• _Entries provided_:
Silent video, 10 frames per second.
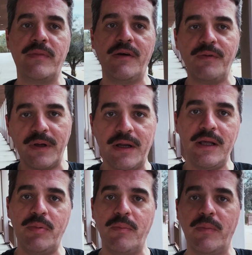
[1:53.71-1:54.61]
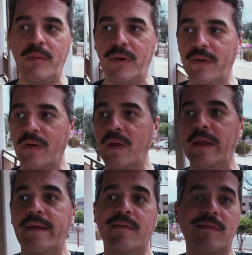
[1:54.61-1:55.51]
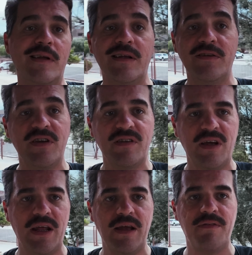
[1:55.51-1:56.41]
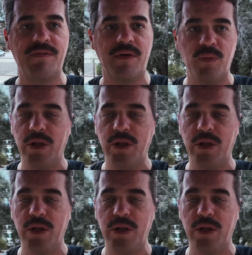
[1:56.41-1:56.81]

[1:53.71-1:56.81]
Definitely going to keep it minimal and just kind of have fun with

• _Problem details_:
In the copy, include exactly the lines from the one with "[1:53.71-1:54.61]" through the final line of the data, both ends included, and no pictures.

• _Task output_:
[1:53.71-1:54.61]
[1:54.61-1:55.51]
[1:55.51-1:56.41]
[1:56.41-1:56.81]

[1:53.71-1:56.81]
Definitely going to keep it minimal and just kind of have fun with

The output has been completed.